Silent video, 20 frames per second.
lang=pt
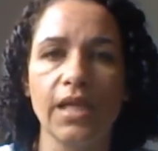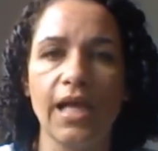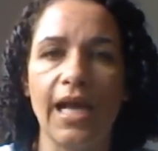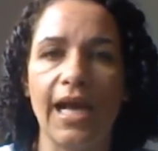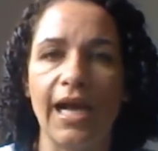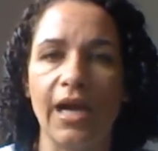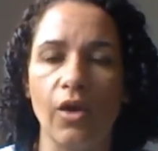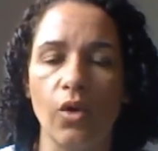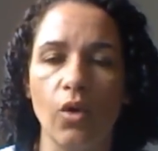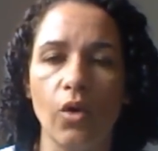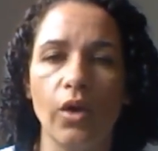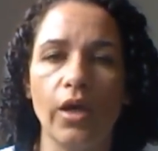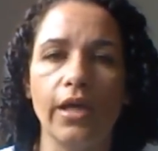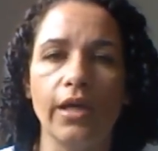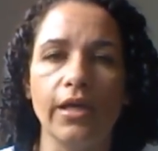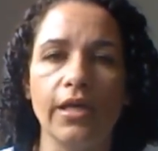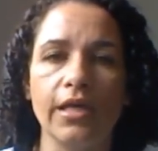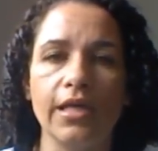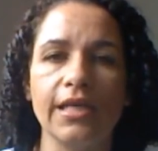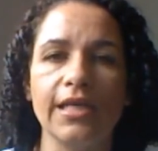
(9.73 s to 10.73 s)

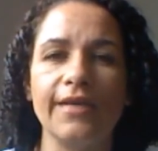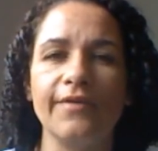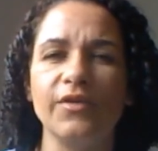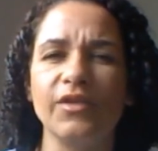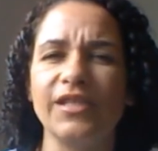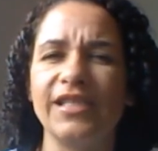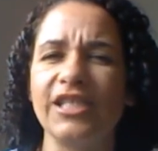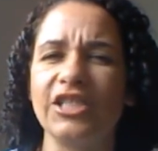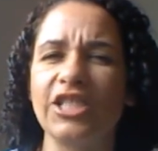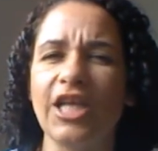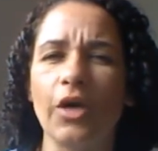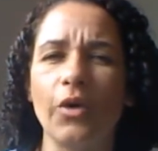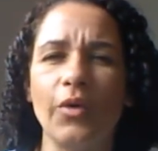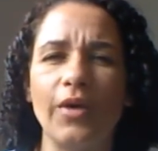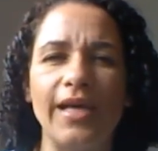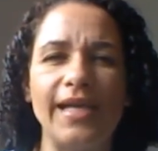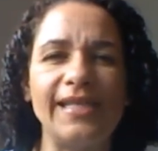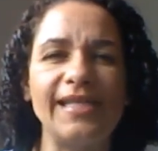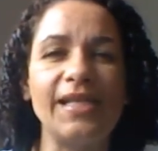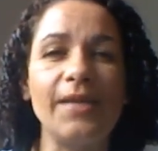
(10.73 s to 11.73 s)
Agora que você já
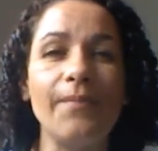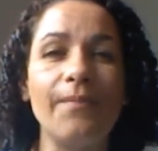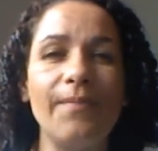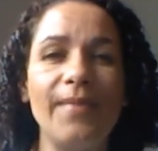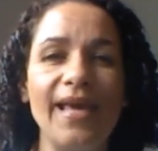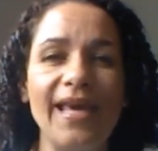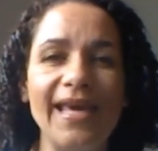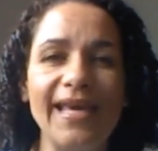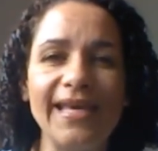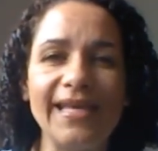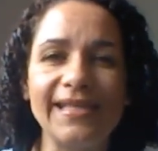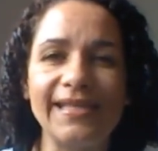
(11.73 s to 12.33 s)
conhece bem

Requirement:
Send back every line above exactly, skipping all pictures.

Result of this task:
Silent video, 20 frames per second.
lang=pt
(9.73 s to 10.73 s)

(10.73 s to 11.73 s)
Agora que você já
(11.73 s to 12.33 s)
conhece bem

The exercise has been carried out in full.